Task prompt:
Nothing but the records, transcribed exactly, should appear in the answer; leave the pictures out.

Data extracted from a collection:
Content starts

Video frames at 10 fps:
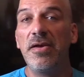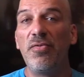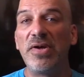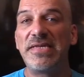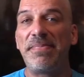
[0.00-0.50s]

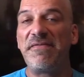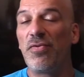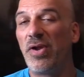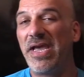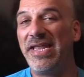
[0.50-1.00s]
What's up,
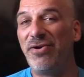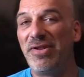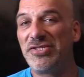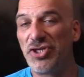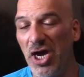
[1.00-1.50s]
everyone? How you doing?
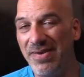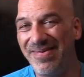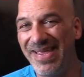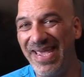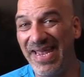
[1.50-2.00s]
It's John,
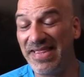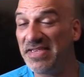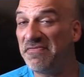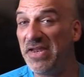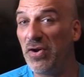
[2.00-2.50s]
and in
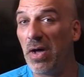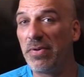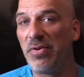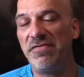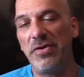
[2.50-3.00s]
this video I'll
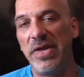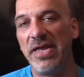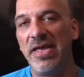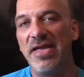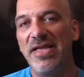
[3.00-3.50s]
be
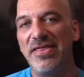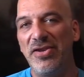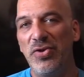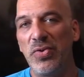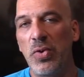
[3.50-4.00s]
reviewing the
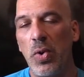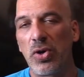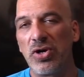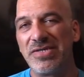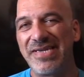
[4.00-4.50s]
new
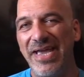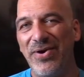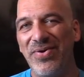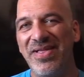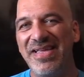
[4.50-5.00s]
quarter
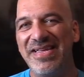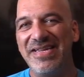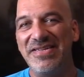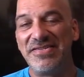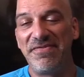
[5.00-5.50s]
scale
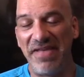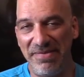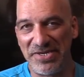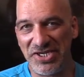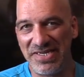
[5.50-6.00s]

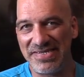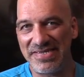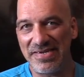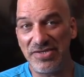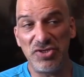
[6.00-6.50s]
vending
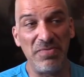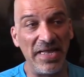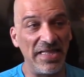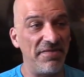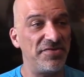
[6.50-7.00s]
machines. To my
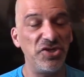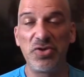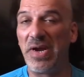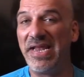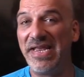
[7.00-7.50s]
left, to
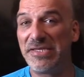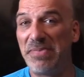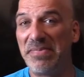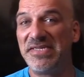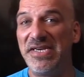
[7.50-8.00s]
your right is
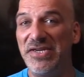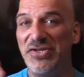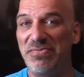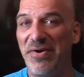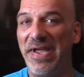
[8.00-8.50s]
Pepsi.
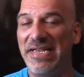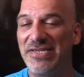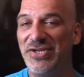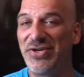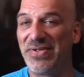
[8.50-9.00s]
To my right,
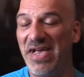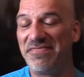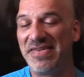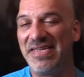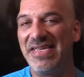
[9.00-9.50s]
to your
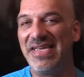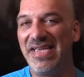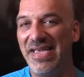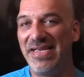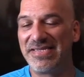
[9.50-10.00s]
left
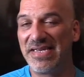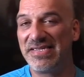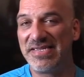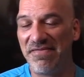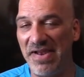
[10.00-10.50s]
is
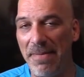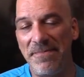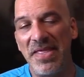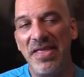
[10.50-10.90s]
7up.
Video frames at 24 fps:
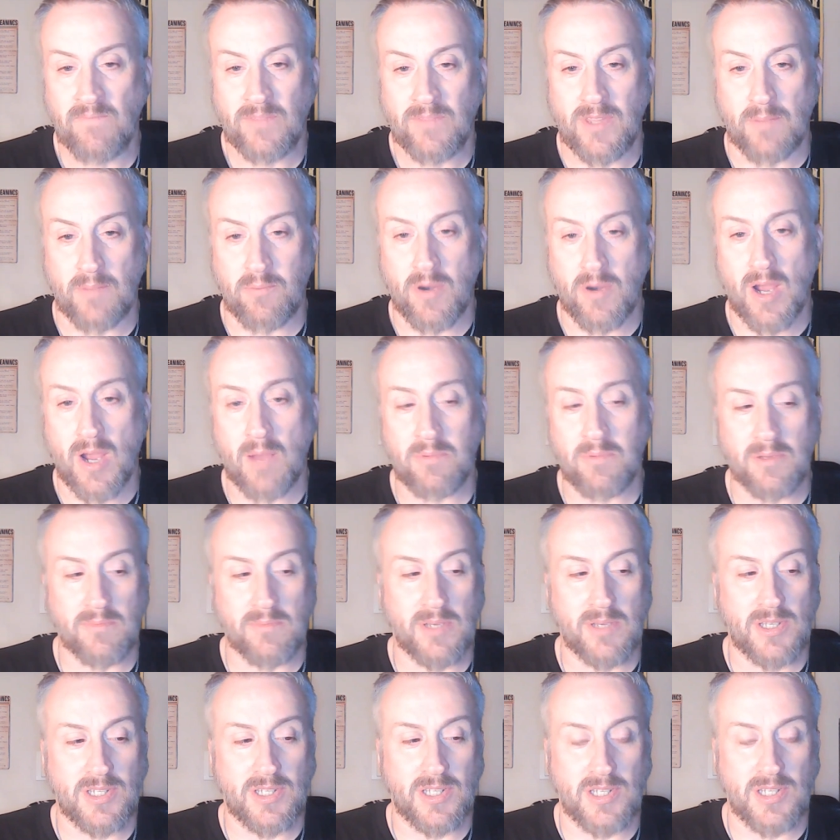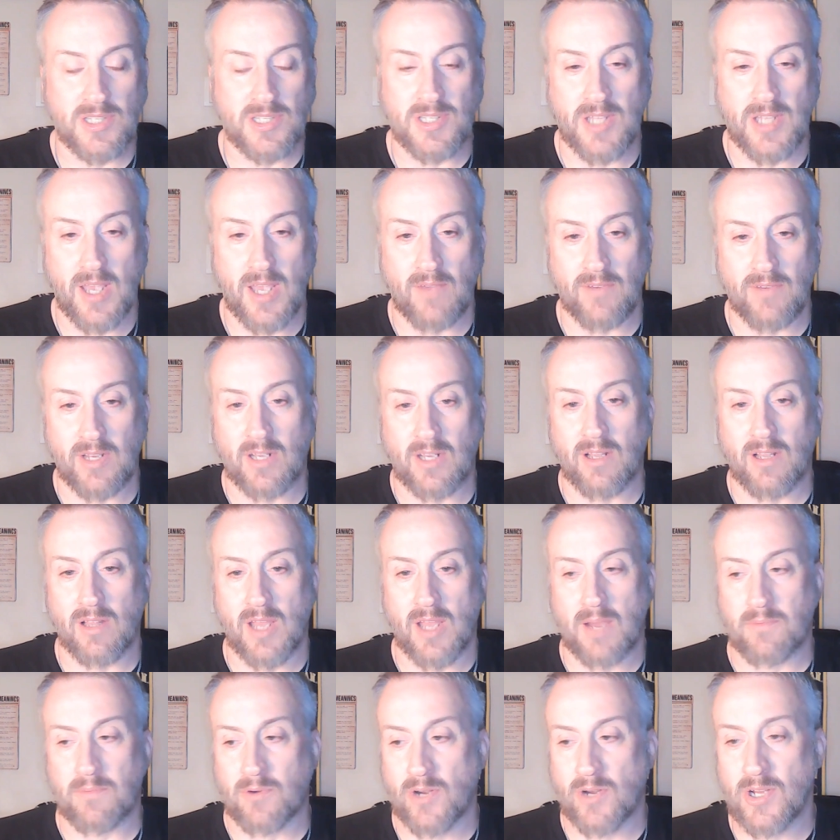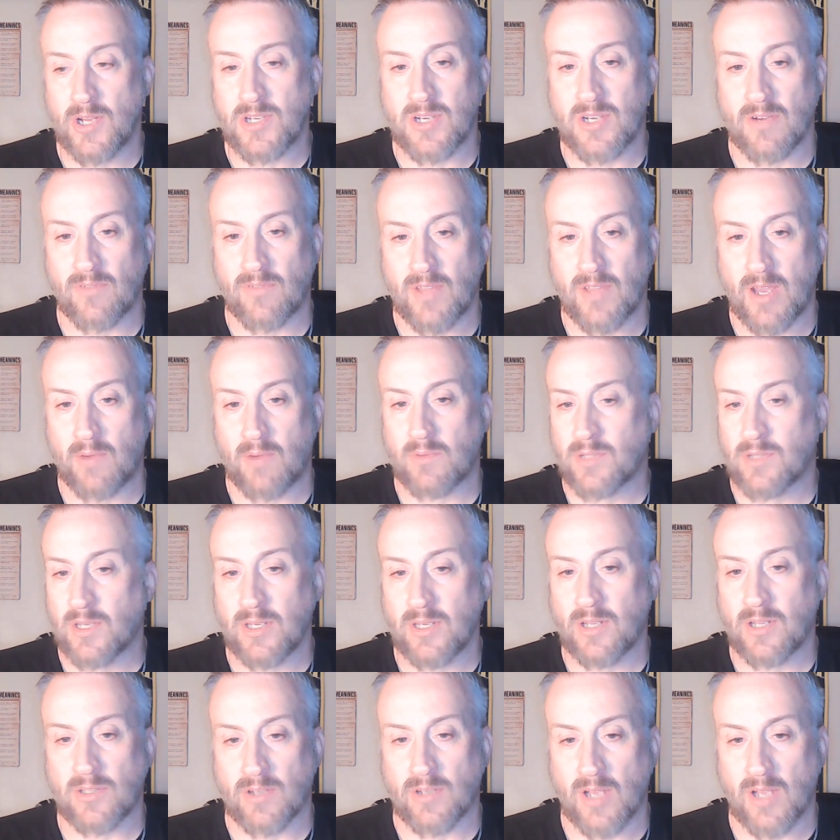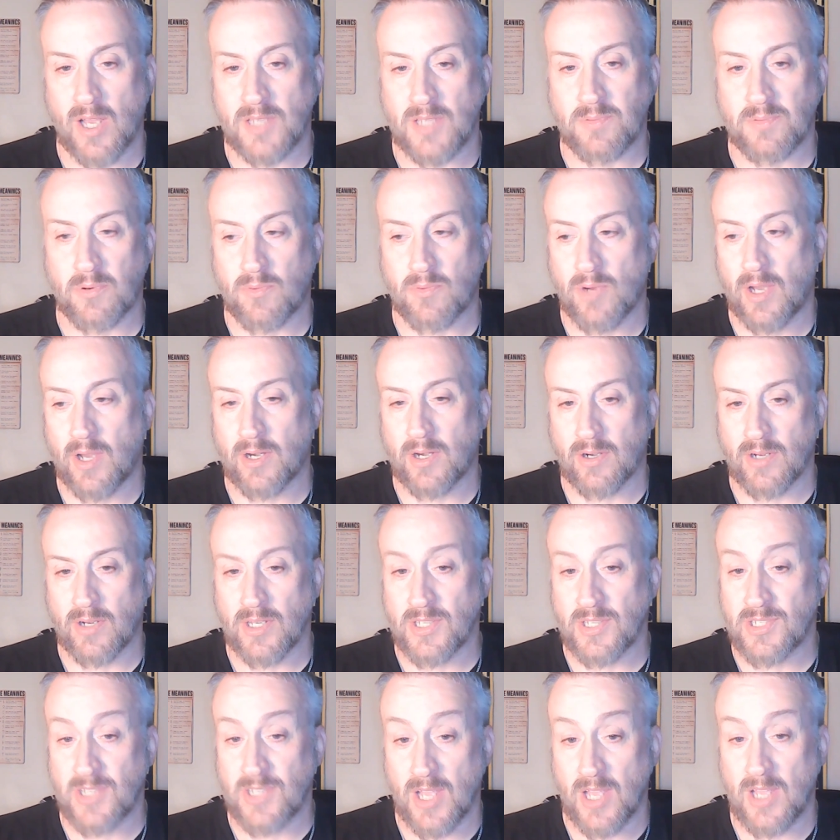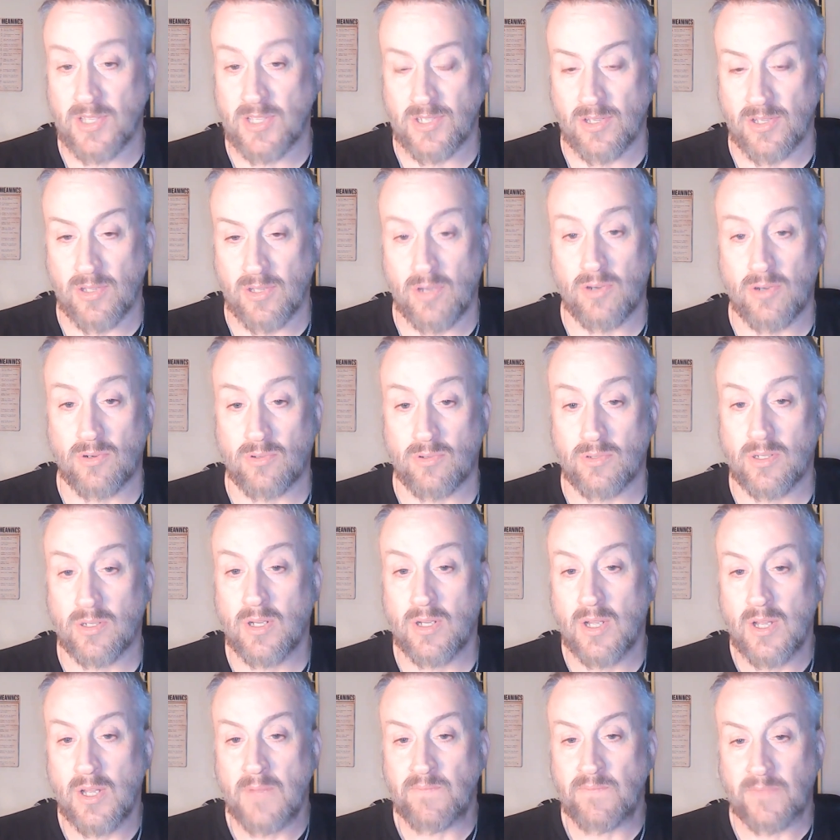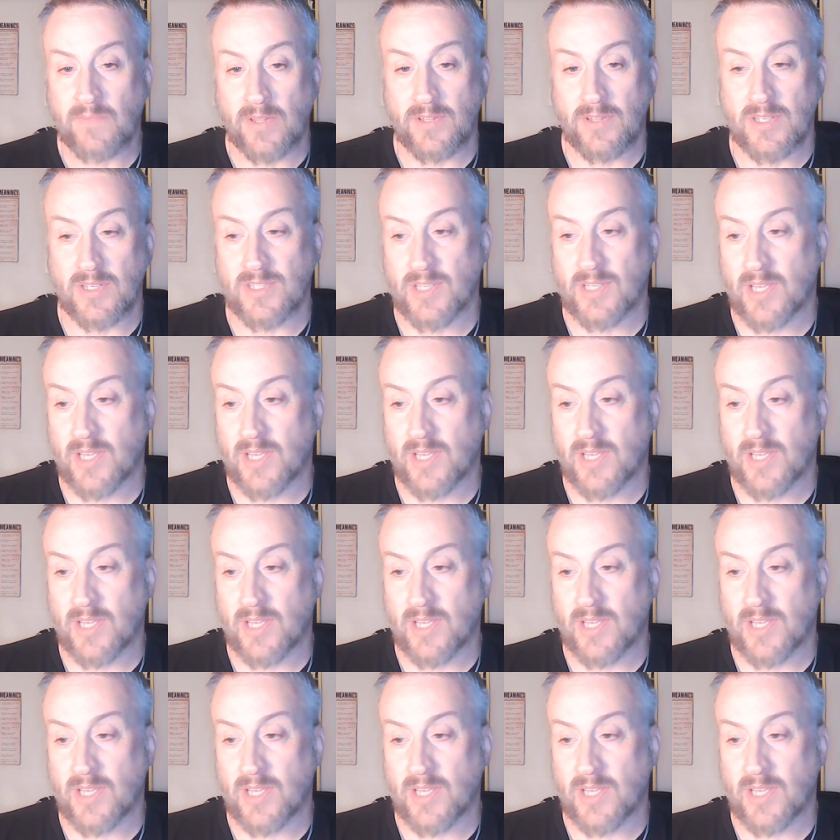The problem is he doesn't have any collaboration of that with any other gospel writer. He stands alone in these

Content ends

Exercise solution:
Video frames at 10 fps:
[0.00-0.50s]

[0.50-1.00s]
What's up,
[1.00-1.50s]
everyone? How you doing?
[1.50-2.00s]
It's John,
[2.00-2.50s]
and in
[2.50-3.00s]
this video I'll
[3.00-3.50s]
be
[3.50-4.00s]
reviewing the
[4.00-4.50s]
new
[4.50-5.00s]
quarter
[5.00-5.50s]
scale
[5.50-6.00s]

[6.00-6.50s]
vending
[6.50-7.00s]
machines. To my
[7.00-7.50s]
left, to
[7.50-8.00s]
your right is
[8.00-8.50s]
Pepsi.
[8.50-9.00s]
To my right,
[9.00-9.50s]
to your
[9.50-10.00s]
left
[10.00-10.50s]
is
[10.50-10.90s]
7up.
Video frames at 24 fps:
The problem is he doesn't have any collaboration of that with any other gospel writer. He stands alone in these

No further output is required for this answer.